# North Topsail



## pmcdaniel (Nov 13, 2013)

First time visiting that area in NC, heading down in late June. Will be fishing in front of the house, of course, also not far from the pier, but probably not going to pay $12 a day when I have a perfectly good shore license. Was looking at the satellite maps and the inlet at the North end looks like it's popular with ORV access and a dredged channel right off the beach. Was wondering how the fishing was there or if there are any other decent spots I should check out.


----------



## greg12345 (Jan 8, 2007)

the current will really rip through the new river inlet unless you're there on a slack tide. fishing the surf can produce but the pinfish will be thick and you will have a hard time keeping bait on your rig.


----------



## poppop1 (Feb 16, 2004)

As greg12345 mentioned, try and hit the inlet a hour before, during and a hour after low tide so you can see the trough or cut right next to the sand line and fish in the trough, throwing out even 30 or 40' generally will hang you up. You can cast out more toward the mouth of the inlet if desired but I pretty much fish the trough, have seen many big tails splashing just a foot or two off the sand in that trough. Now that you have seen the cut at low tide, you can still fish it after a high tide now knowing where it is. Another good area to try is to your right of the parking lot in front of the homes with sand bags in front of them. There is a post out in the ocean which sometimes has a nice cut running near it also. Both of those areas are good places to find bait also if you use a throw net. If you have children with you, keep them away from the inlet, a few sadly have drowned there. Where are you staying on the island? Good luck.


----------



## NC KingFisher (Nov 20, 2011)

South inlet used to hold plenty of mullet and tiger stripes minnows, flounder right off the beach with the changing of tides.


----------



## greg12345 (Jan 8, 2007)

still does. also holds plenty of lizardfish. catch about 15 of those to every legal flounder you pull out of the south inlet.


----------



## poppop1 (Feb 16, 2004)

greg12345, do you find the south inlet (Topsail inlet) more productive than New River inlet?, or about the same? Been fishing the New River inlet for over 25 yrs. along with fishing the surf in front of the sand bag houses, where we usually stayed. I haven't done that well up there in the last 4 years ( Oct. time frame) and was wondering if it's just up there or the whole stretch from one inlet to the other??,...pop.


----------



## pmcdaniel (Nov 13, 2013)

Thanks for the info poppop, we'll be just South of Seaview Pier. I'll probably mostly fish the suds near the house but may venture out a little if I need to change my luck.


----------



## Bullred (Mar 13, 2010)

Half a mile north of the sea view pier used to be a good spot.
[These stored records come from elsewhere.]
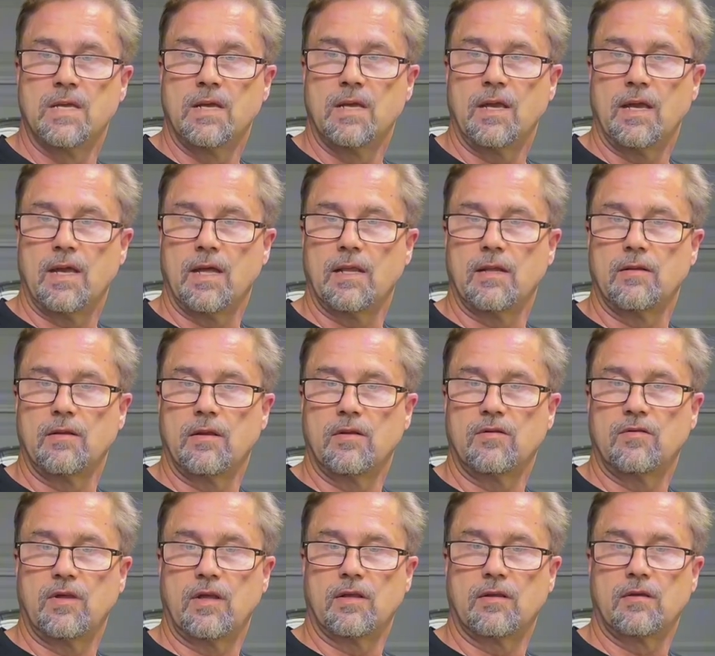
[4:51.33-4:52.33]
And
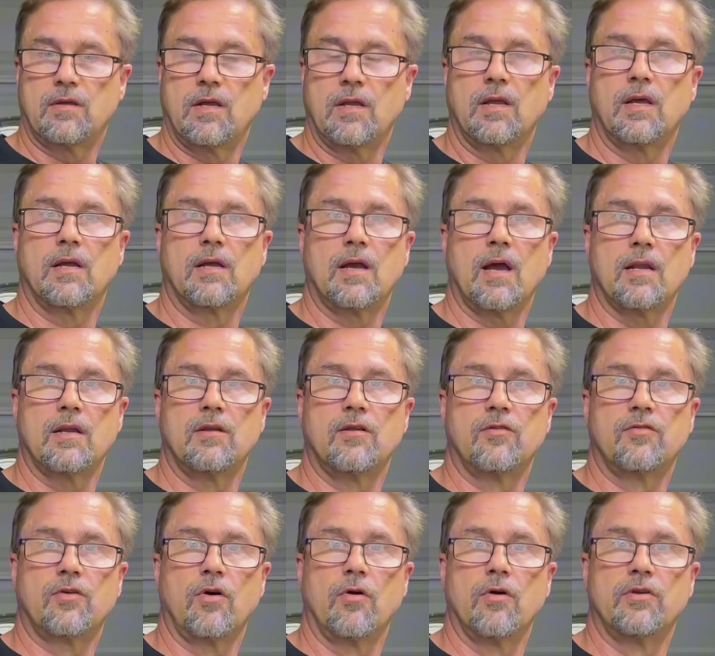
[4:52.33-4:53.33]
it can get kind of
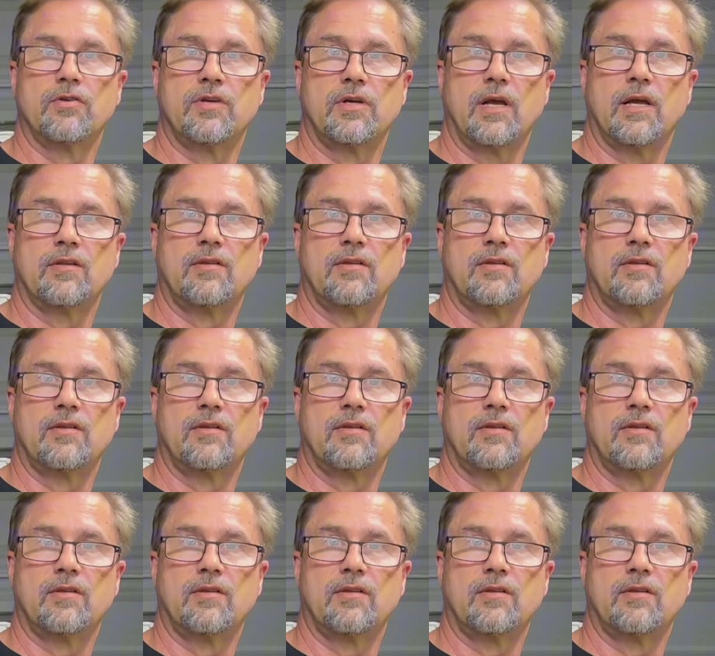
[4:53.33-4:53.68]
discouraging at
In front of the now moved Baptist Church.


----------



## poppop1 (Feb 16, 2004)

I happened to be down at NTB when they moved that Baptist church, a little tricky going down New River Inlet rd., then got to see it go across the high rise bridge, pretty sure it's new location if out past the Food Lion on Old Folkstown rd.. I never fished its original area on the island. You are quite welcome pmcdaniel, I have never been down fishing in the summer, busy in my fields during that time but as I get closer to being underground I may change all that, good luck and let us know how you did,...pop.


----------



## pmcdaniel (Nov 13, 2013)

Looking back at the Pier posts from the last couple of years looks like just about anything might be biting. I'll be close enough to the pier to scope it out and see what they are pulling up, if anything, so that's a plus.


----------